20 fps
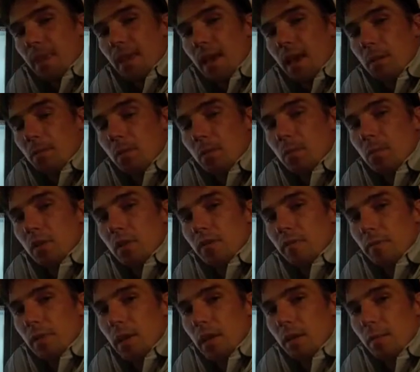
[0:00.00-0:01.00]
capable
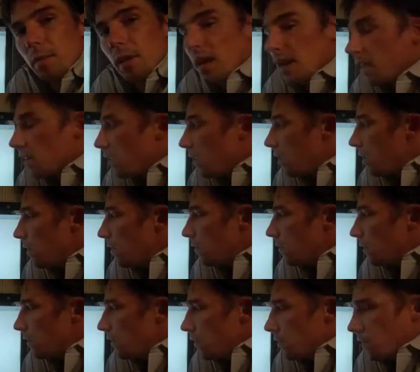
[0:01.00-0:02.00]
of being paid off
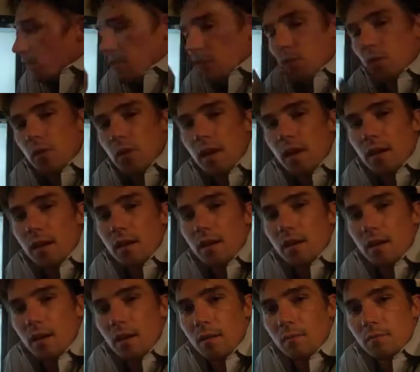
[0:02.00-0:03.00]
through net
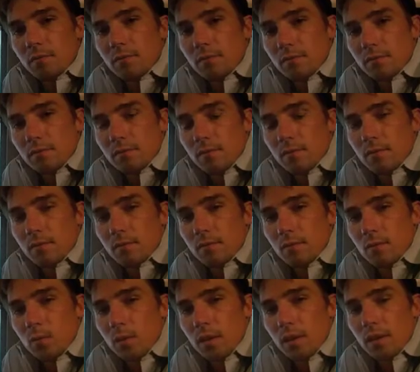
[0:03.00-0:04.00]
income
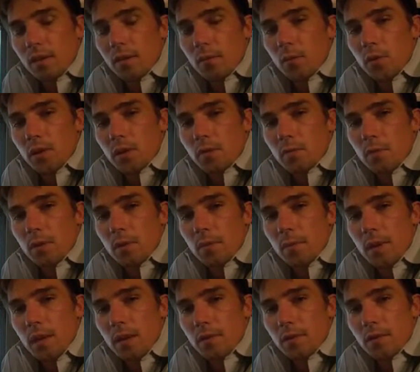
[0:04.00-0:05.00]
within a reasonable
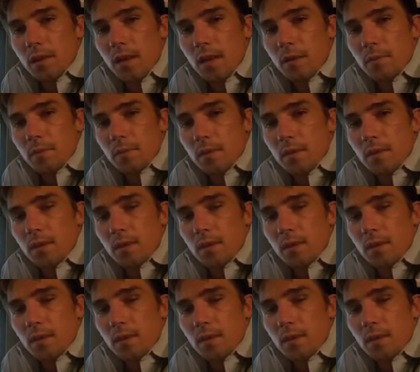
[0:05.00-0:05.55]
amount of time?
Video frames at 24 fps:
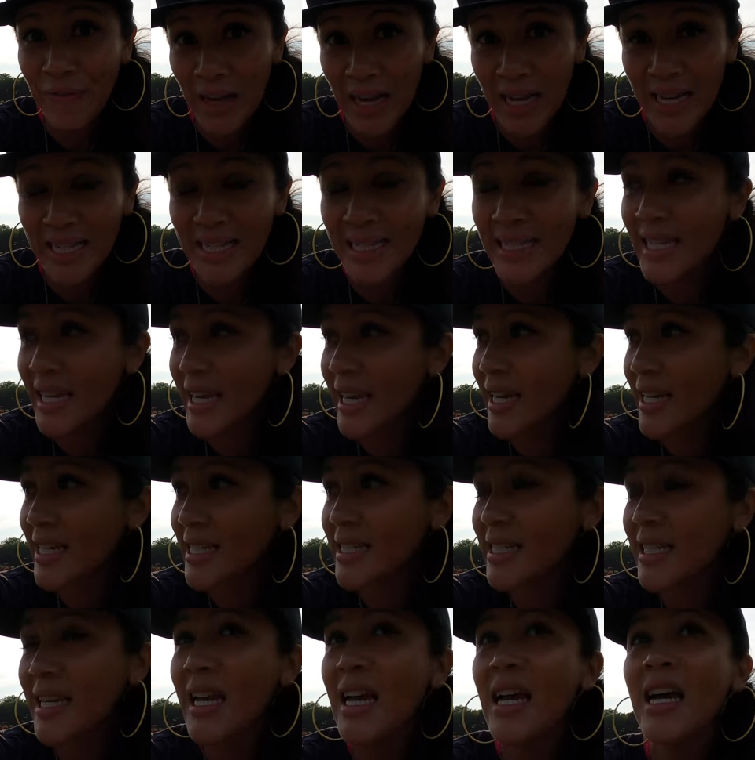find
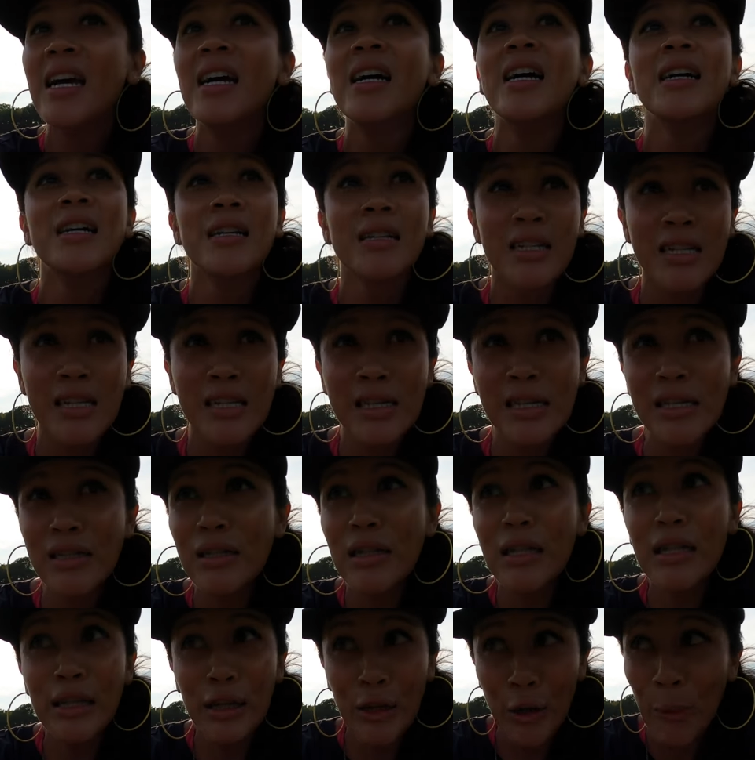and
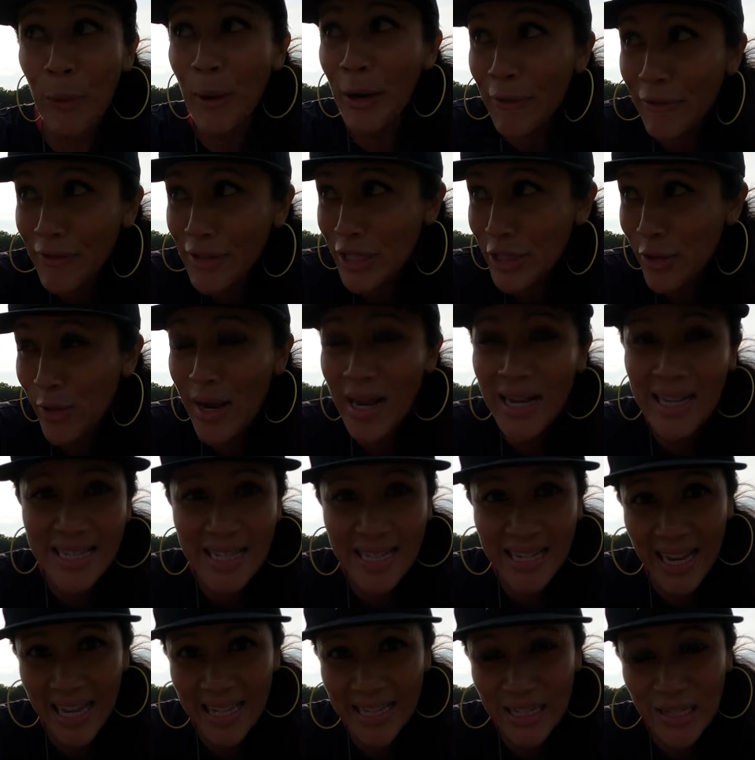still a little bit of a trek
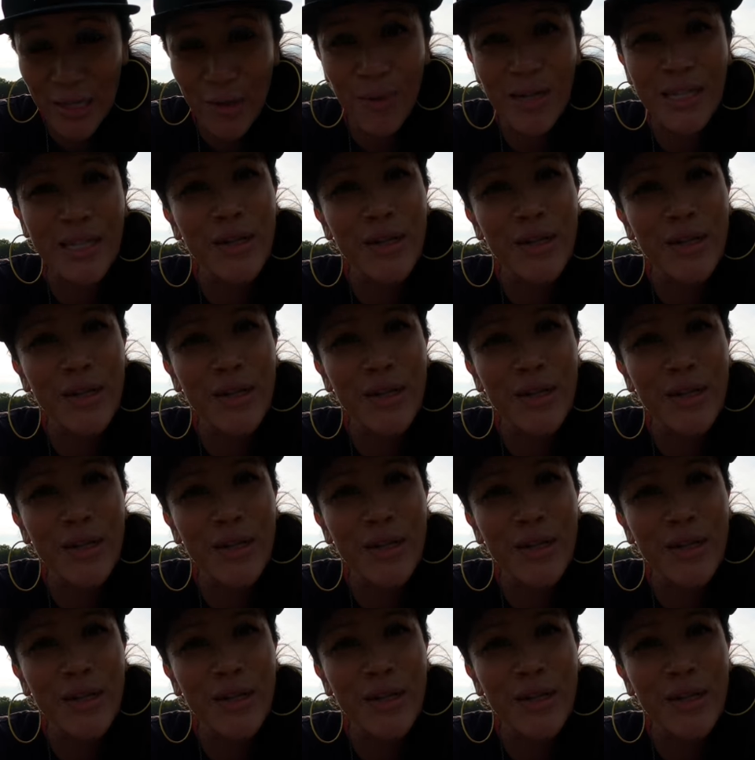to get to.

§ §

Task item
Every line from the one holding "[0:00.00-0:01.00]" to the last line of the listing above, inclusive, must appear exactly as written, and no picture may appear.

Written response
[0:00.00-0:01.00]
capable
[0:01.00-0:02.00]
of being paid off
[0:02.00-0:03.00]
through net
[0:03.00-0:04.00]
income
[0:04.00-0:05.00]
within a reasonable
[0:05.00-0:05.55]
amount of time?
Video frames at 24 fps:
find
and
still a little bit of a trek
to get to.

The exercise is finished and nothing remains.